**DIRECTIONS:** Transcribe the whole listing exactly, but do not carry over its pictures.

**RECORD SET:**
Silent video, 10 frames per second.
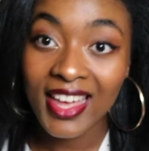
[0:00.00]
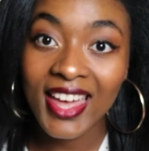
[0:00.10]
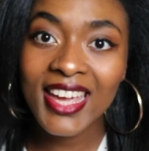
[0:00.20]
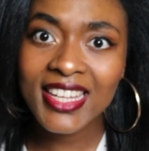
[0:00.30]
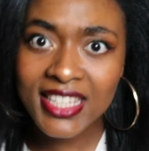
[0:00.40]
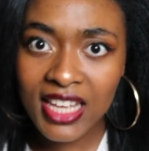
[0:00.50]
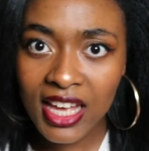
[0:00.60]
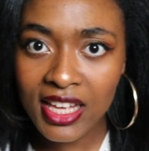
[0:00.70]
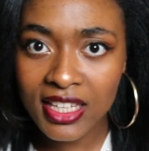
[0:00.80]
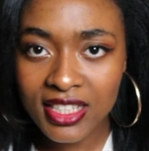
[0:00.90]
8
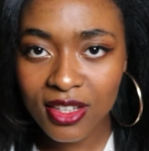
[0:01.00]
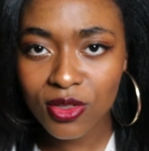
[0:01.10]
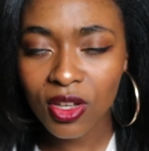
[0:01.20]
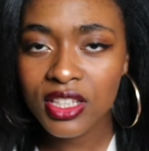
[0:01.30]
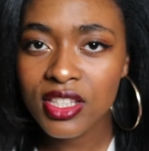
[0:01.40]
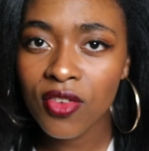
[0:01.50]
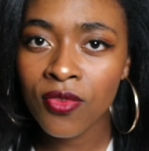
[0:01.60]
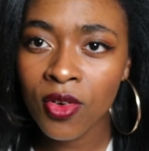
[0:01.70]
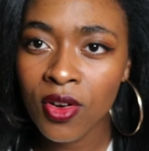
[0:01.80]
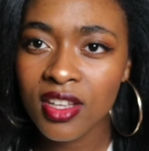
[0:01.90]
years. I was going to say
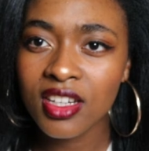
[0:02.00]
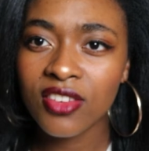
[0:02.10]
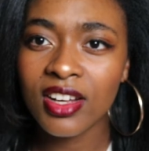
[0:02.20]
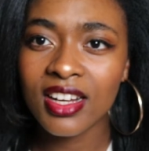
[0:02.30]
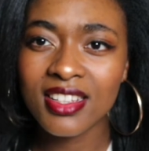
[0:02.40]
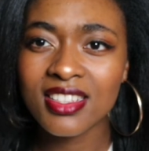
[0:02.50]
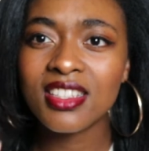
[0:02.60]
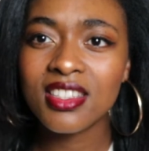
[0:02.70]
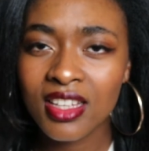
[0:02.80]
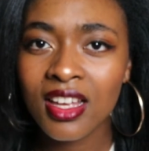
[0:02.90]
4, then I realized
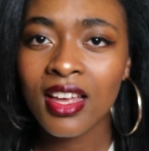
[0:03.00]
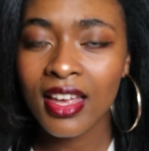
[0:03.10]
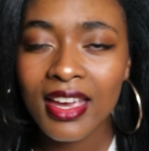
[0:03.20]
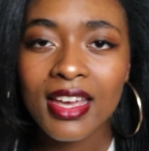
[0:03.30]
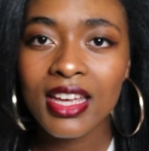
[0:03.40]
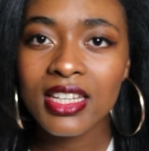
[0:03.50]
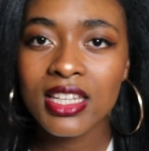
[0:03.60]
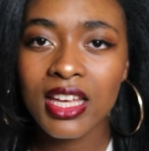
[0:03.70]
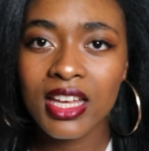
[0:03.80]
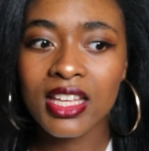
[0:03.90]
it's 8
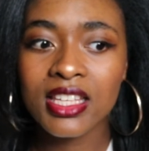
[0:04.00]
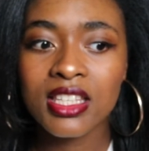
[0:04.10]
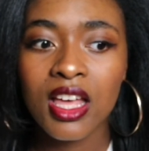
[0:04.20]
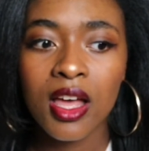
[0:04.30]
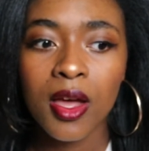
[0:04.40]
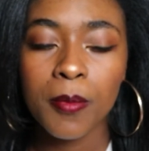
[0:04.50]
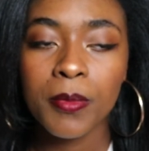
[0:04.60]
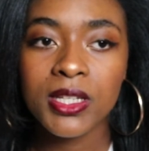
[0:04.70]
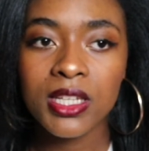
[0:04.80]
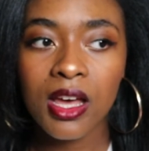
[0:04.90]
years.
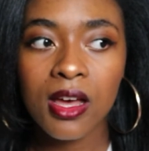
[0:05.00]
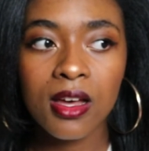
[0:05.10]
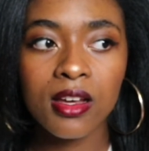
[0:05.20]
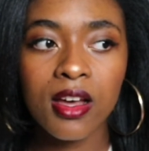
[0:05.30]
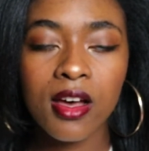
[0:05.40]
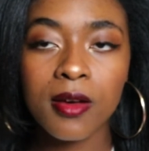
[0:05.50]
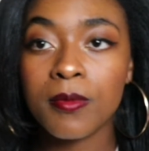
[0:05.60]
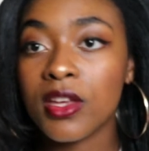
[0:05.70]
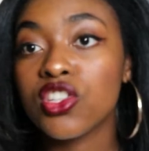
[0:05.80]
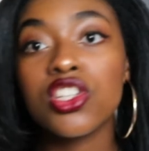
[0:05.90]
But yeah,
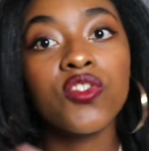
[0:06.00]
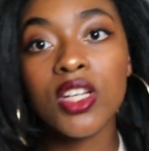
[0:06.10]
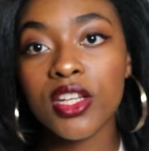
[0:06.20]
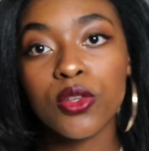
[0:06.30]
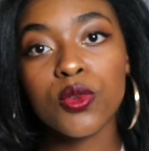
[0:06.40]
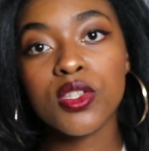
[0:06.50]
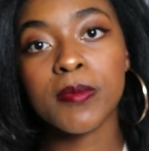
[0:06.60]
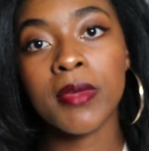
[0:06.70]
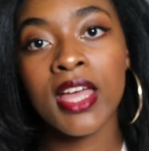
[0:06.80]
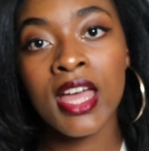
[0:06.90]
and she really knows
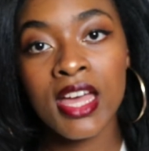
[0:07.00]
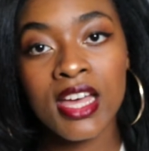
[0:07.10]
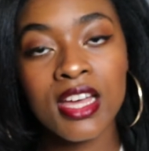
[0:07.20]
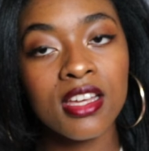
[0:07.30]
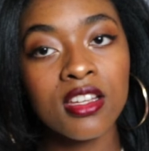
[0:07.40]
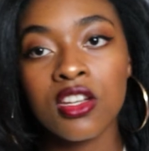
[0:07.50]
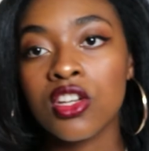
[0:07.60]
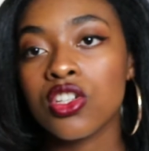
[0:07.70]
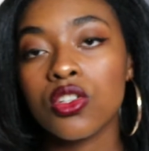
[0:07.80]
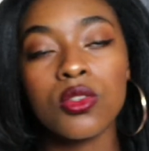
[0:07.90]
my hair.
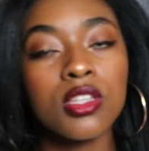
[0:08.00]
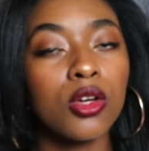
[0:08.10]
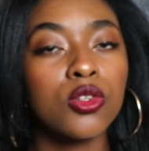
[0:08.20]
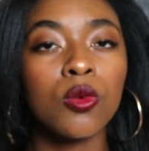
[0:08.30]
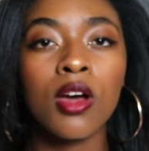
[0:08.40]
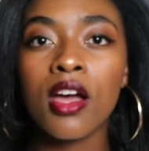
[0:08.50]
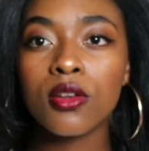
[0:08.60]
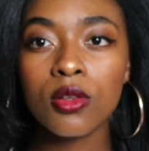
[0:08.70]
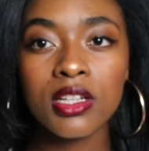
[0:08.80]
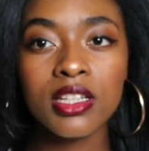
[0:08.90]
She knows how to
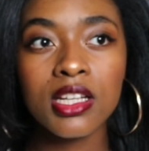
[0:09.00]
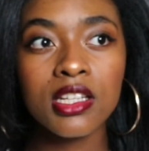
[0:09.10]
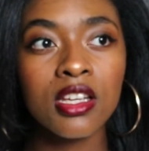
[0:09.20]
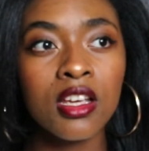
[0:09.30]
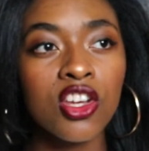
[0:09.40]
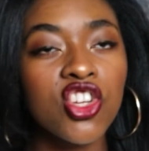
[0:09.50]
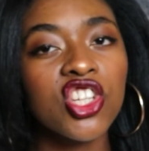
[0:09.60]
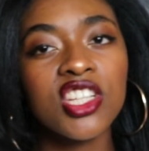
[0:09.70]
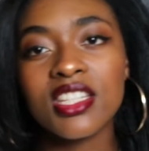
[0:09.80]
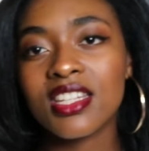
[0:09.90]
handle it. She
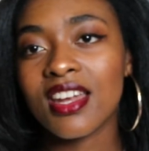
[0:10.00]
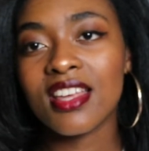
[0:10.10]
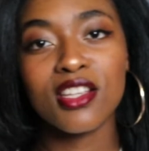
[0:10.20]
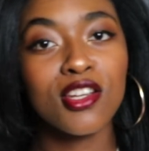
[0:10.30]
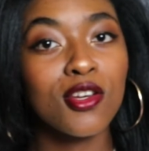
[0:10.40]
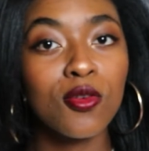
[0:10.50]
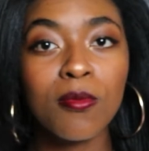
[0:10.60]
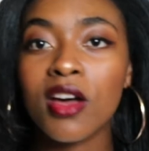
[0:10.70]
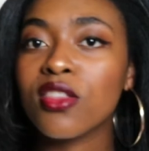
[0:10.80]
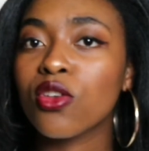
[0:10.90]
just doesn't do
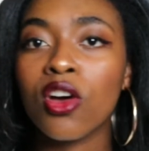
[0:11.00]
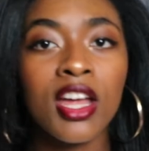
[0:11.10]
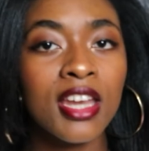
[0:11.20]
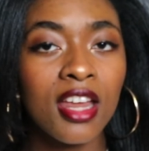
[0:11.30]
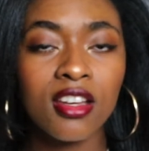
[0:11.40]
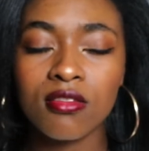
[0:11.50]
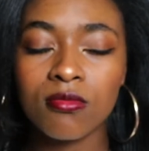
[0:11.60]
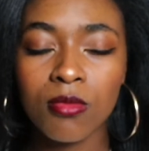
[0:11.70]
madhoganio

**RESPONSE:**
Silent video, 10 frames per second.
[0:00.00]
[0:00.10]
[0:00.20]
[0:00.30]
[0:00.40]
[0:00.50]
[0:00.60]
[0:00.70]
[0:00.80]
[0:00.90]
8
[0:01.00]
[0:01.10]
[0:01.20]
[0:01.30]
[0:01.40]
[0:01.50]
[0:01.60]
[0:01.70]
[0:01.80]
[0:01.90]
years. I was going to say
[0:02.00]
[0:02.10]
[0:02.20]
[0:02.30]
[0:02.40]
[0:02.50]
[0:02.60]
[0:02.70]
[0:02.80]
[0:02.90]
4, then I realized
[0:03.00]
[0:03.10]
[0:03.20]
[0:03.30]
[0:03.40]
[0:03.50]
[0:03.60]
[0:03.70]
[0:03.80]
[0:03.90]
it's 8
[0:04.00]
[0:04.10]
[0:04.20]
[0:04.30]
[0:04.40]
[0:04.50]
[0:04.60]
[0:04.70]
[0:04.80]
[0:04.90]
years.
[0:05.00]
[0:05.10]
[0:05.20]
[0:05.30]
[0:05.40]
[0:05.50]
[0:05.60]
[0:05.70]
[0:05.80]
[0:05.90]
But yeah,
[0:06.00]
[0:06.10]
[0:06.20]
[0:06.30]
[0:06.40]
[0:06.50]
[0:06.60]
[0:06.70]
[0:06.80]
[0:06.90]
and she really knows
[0:07.00]
[0:07.10]
[0:07.20]
[0:07.30]
[0:07.40]
[0:07.50]
[0:07.60]
[0:07.70]
[0:07.80]
[0:07.90]
my hair.
[0:08.00]
[0:08.10]
[0:08.20]
[0:08.30]
[0:08.40]
[0:08.50]
[0:08.60]
[0:08.70]
[0:08.80]
[0:08.90]
She knows how to
[0:09.00]
[0:09.10]
[0:09.20]
[0:09.30]
[0:09.40]
[0:09.50]
[0:09.60]
[0:09.70]
[0:09.80]
[0:09.90]
handle it. She
[0:10.00]
[0:10.10]
[0:10.20]
[0:10.30]
[0:10.40]
[0:10.50]
[0:10.60]
[0:10.70]
[0:10.80]
[0:10.90]
just doesn't do
[0:11.00]
[0:11.10]
[0:11.20]
[0:11.30]
[0:11.40]
[0:11.50]
[0:11.60]
[0:11.70]
madhoganio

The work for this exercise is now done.